Listed entries
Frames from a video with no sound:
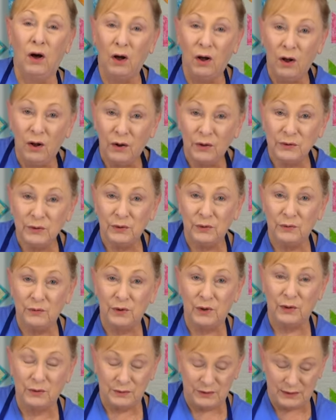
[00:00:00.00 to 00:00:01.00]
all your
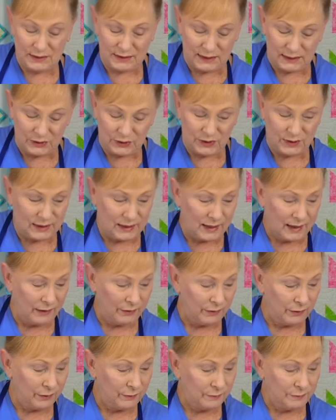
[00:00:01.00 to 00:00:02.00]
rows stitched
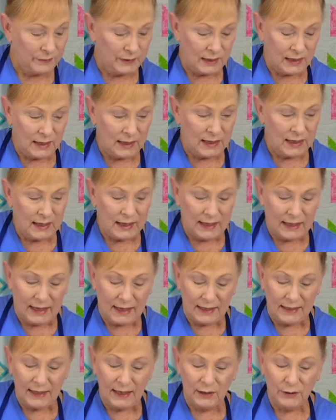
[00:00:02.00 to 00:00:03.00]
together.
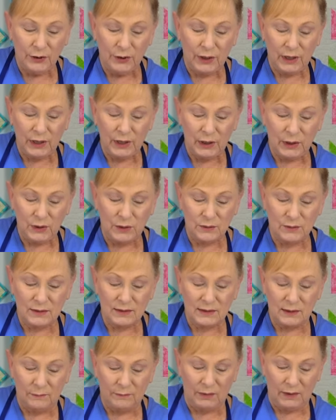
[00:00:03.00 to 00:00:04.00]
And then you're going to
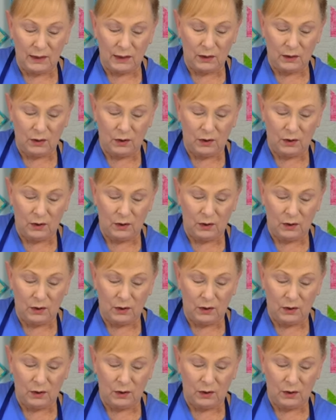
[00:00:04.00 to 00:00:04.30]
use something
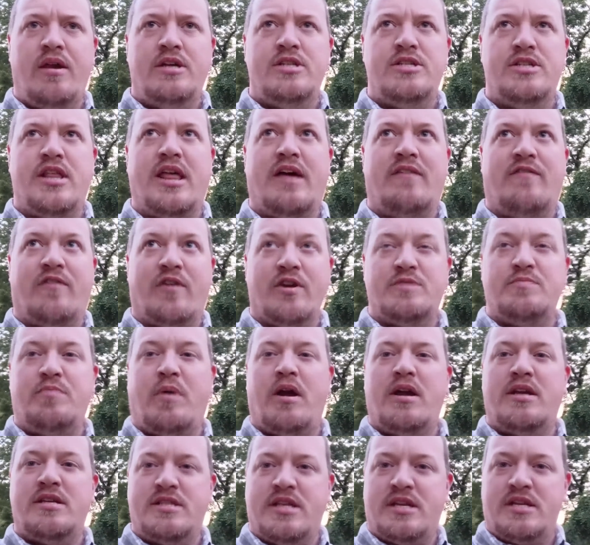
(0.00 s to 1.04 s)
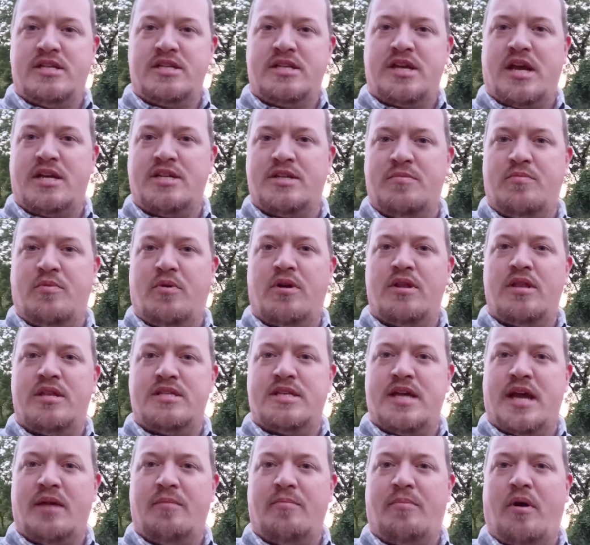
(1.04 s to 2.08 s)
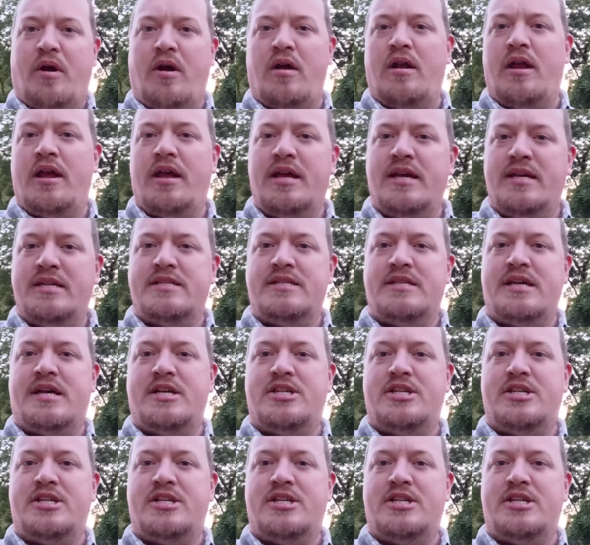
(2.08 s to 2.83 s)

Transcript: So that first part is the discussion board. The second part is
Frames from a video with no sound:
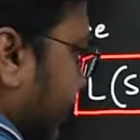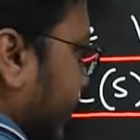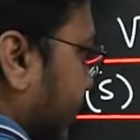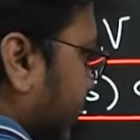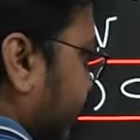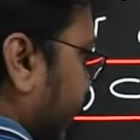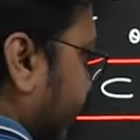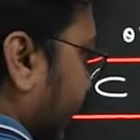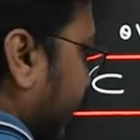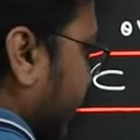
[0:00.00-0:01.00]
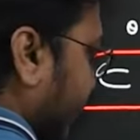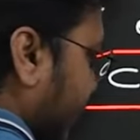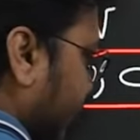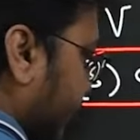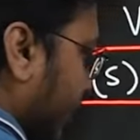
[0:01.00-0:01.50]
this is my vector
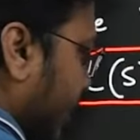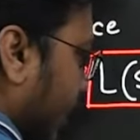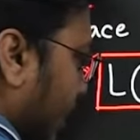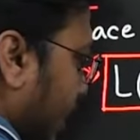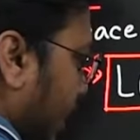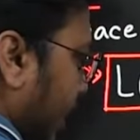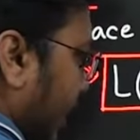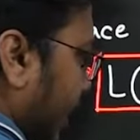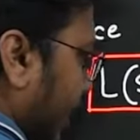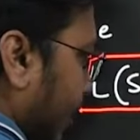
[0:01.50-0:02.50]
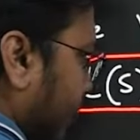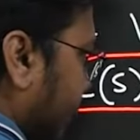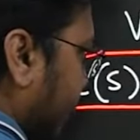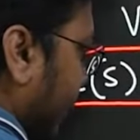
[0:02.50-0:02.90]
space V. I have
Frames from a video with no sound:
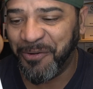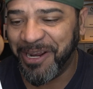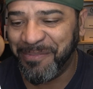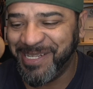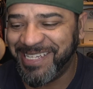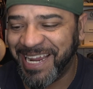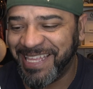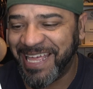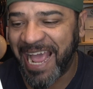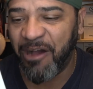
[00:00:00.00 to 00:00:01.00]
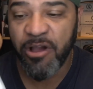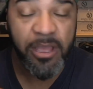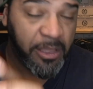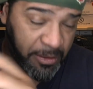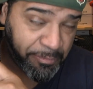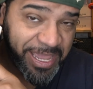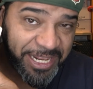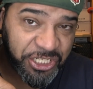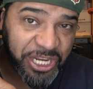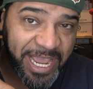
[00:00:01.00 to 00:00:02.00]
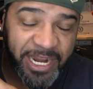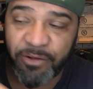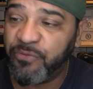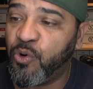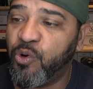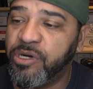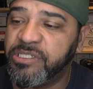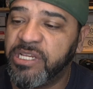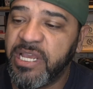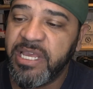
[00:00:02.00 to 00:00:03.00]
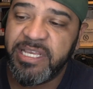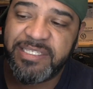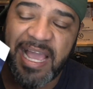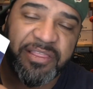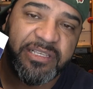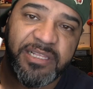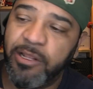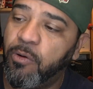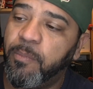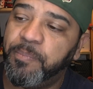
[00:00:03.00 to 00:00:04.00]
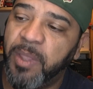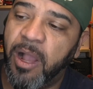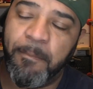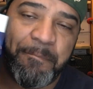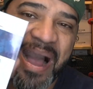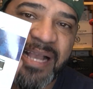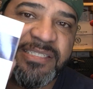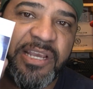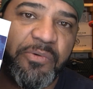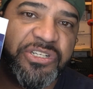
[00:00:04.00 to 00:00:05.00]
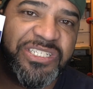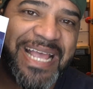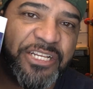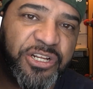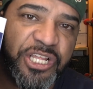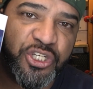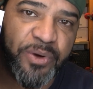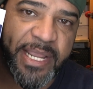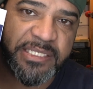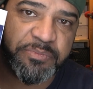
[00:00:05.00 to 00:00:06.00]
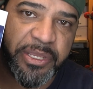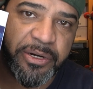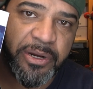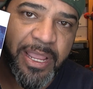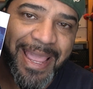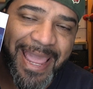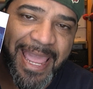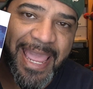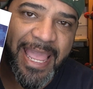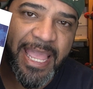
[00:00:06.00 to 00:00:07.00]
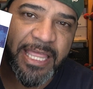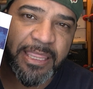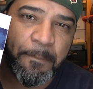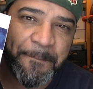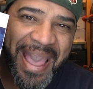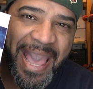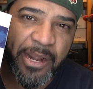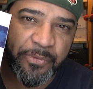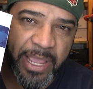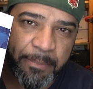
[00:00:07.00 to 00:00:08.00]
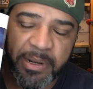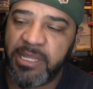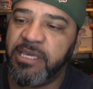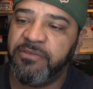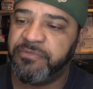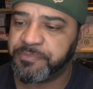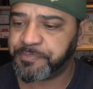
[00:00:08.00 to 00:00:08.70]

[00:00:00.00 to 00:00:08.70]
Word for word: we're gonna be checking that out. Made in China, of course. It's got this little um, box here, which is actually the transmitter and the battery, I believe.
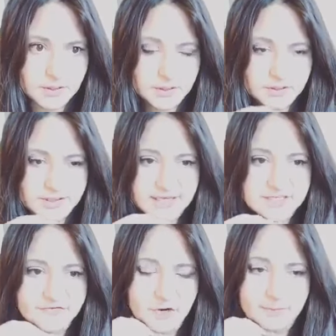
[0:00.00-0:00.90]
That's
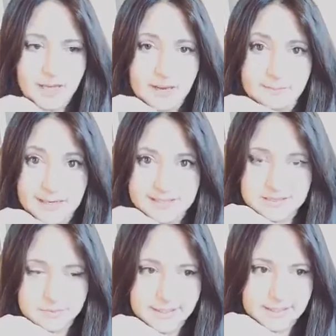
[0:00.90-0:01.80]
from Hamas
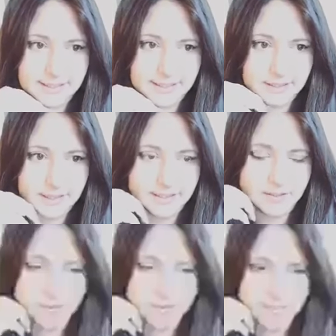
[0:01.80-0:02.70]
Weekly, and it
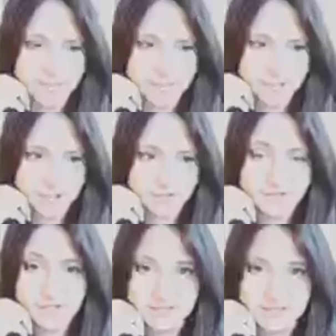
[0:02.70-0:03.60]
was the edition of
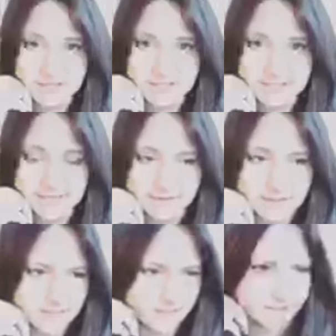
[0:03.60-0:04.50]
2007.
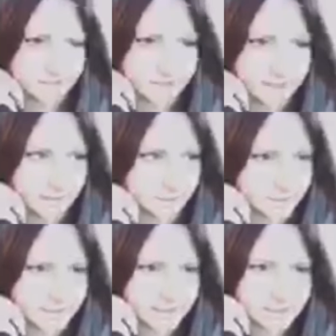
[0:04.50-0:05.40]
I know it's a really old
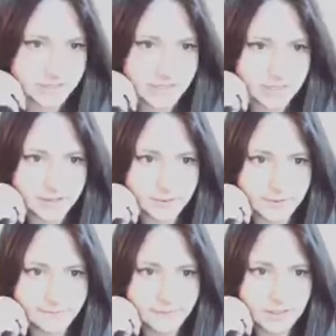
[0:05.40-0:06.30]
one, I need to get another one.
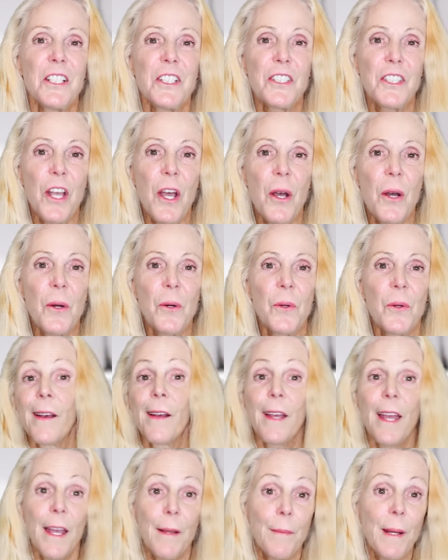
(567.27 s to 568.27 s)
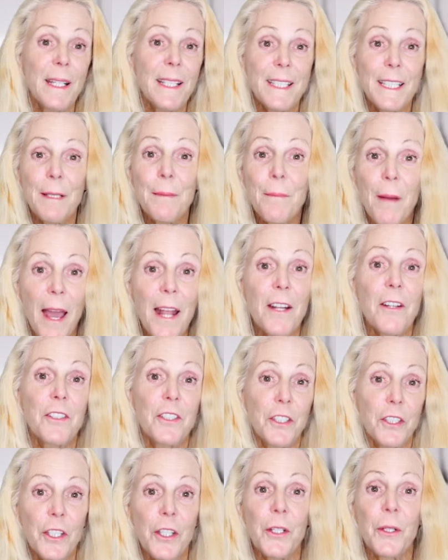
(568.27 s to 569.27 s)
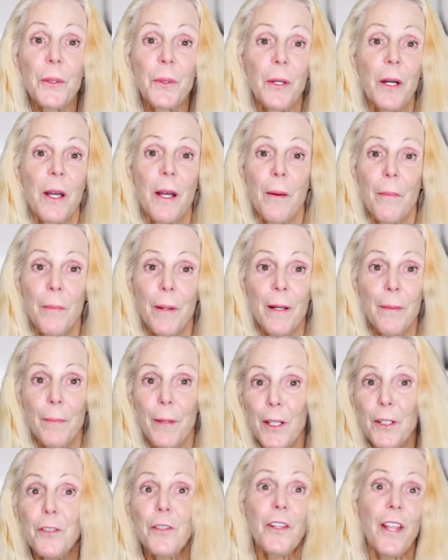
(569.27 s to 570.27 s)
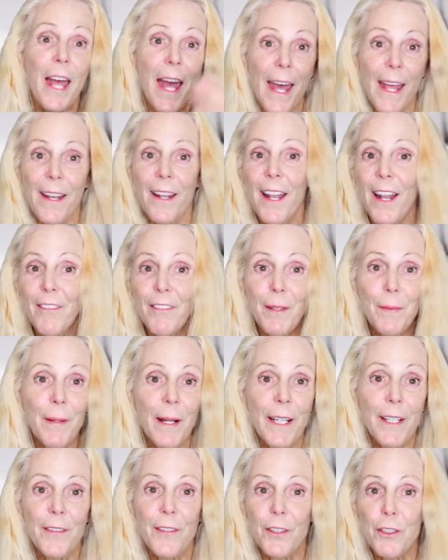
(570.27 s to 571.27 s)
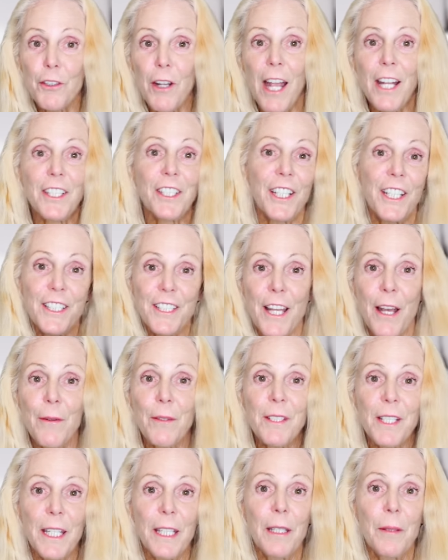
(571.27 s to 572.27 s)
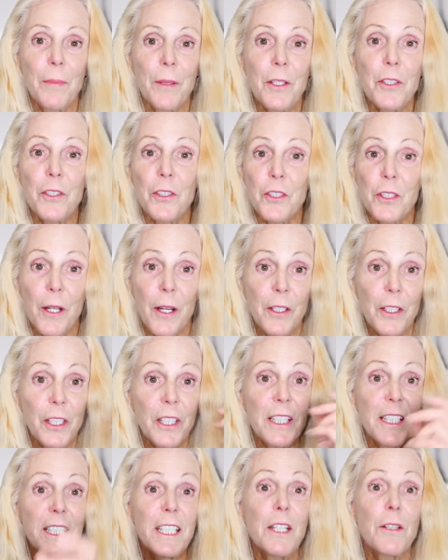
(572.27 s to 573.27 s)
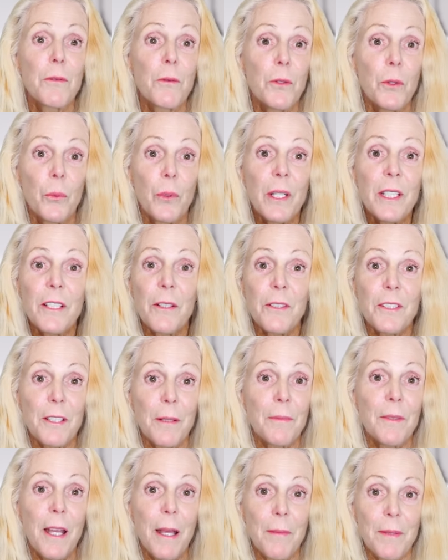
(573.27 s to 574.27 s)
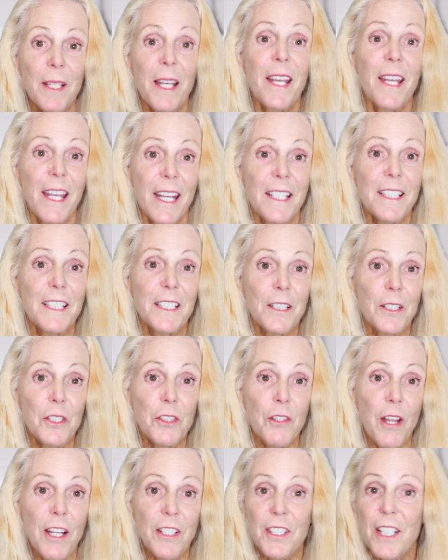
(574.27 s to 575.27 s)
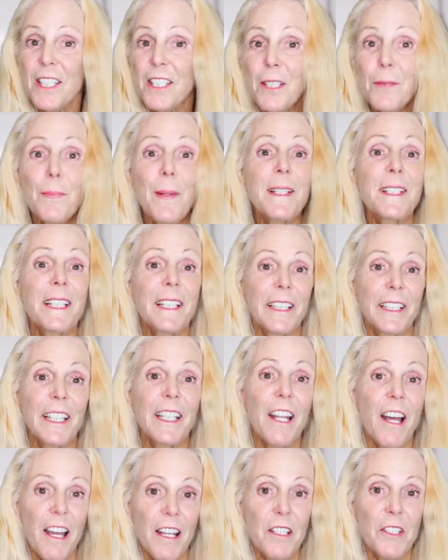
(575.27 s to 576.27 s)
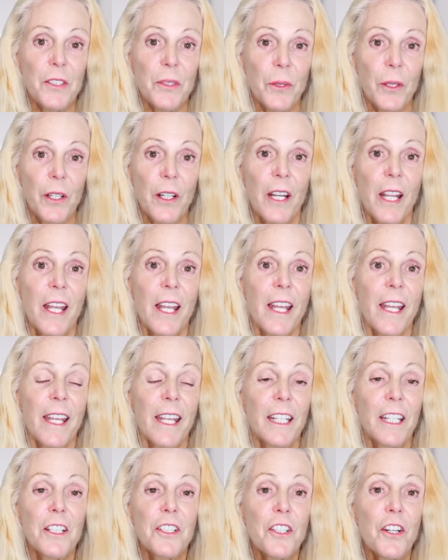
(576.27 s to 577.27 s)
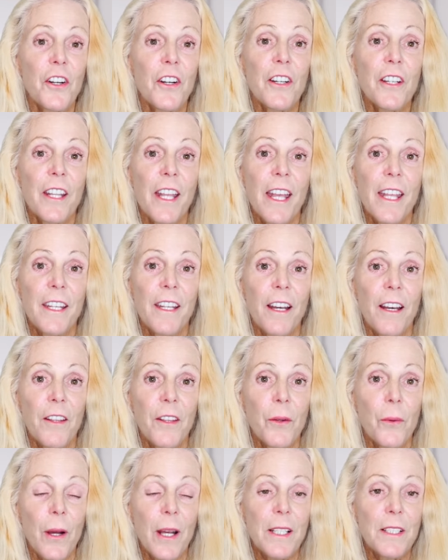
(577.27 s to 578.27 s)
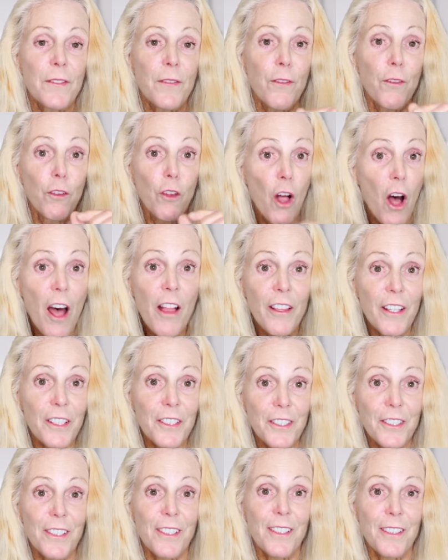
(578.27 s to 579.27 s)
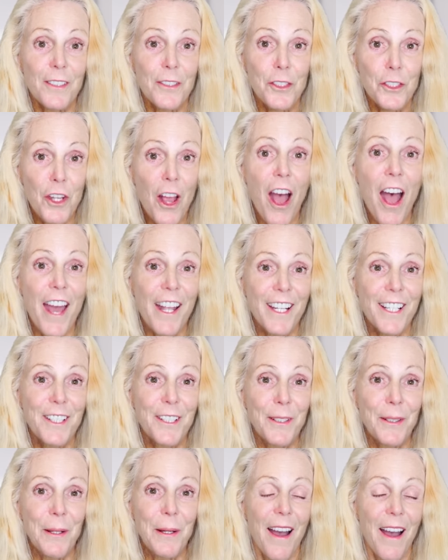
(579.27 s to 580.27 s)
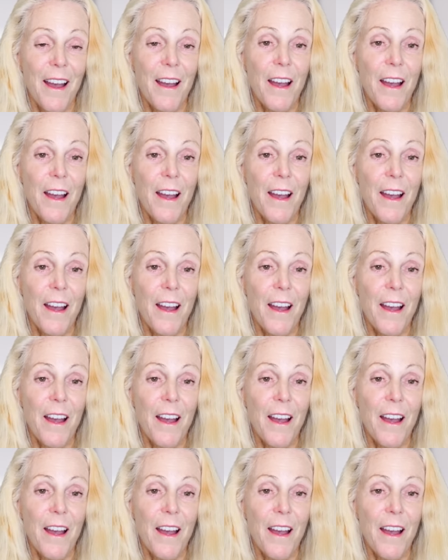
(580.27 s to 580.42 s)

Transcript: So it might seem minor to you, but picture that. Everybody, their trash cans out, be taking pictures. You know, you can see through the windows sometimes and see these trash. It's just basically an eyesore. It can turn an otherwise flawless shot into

What the task asks
Exactly and only the lines from the one holding "[0:02.70-0:03.60]" through the final line of the material must be returned, both ends included, without any pictures.

Exercise answer
[0:02.70-0:03.60]
was the edition of
[0:03.60-0:04.50]
2007.
[0:04.50-0:05.40]
I know it's a really old
[0:05.40-0:06.30]
one, I need to get another one.
(567.27 s to 568.27 s)
(568.27 s to 569.27 s)
(569.27 s to 570.27 s)
(570.27 s to 571.27 s)
(571.27 s to 572.27 s)
(572.27 s to 573.27 s)
(573.27 s to 574.27 s)
(574.27 s to 575.27 s)
(575.27 s to 576.27 s)
(576.27 s to 577.27 s)
(577.27 s to 578.27 s)
(578.27 s to 579.27 s)
(579.27 s to 580.27 s)
(580.27 s to 580.42 s)

Transcript: So it might seem minor to you, but picture that. Everybody, their trash cans out, be taking pictures. You know, you can see through the windows sometimes and see these trash. It's just basically an eyesore. It can turn an otherwise flawless shot into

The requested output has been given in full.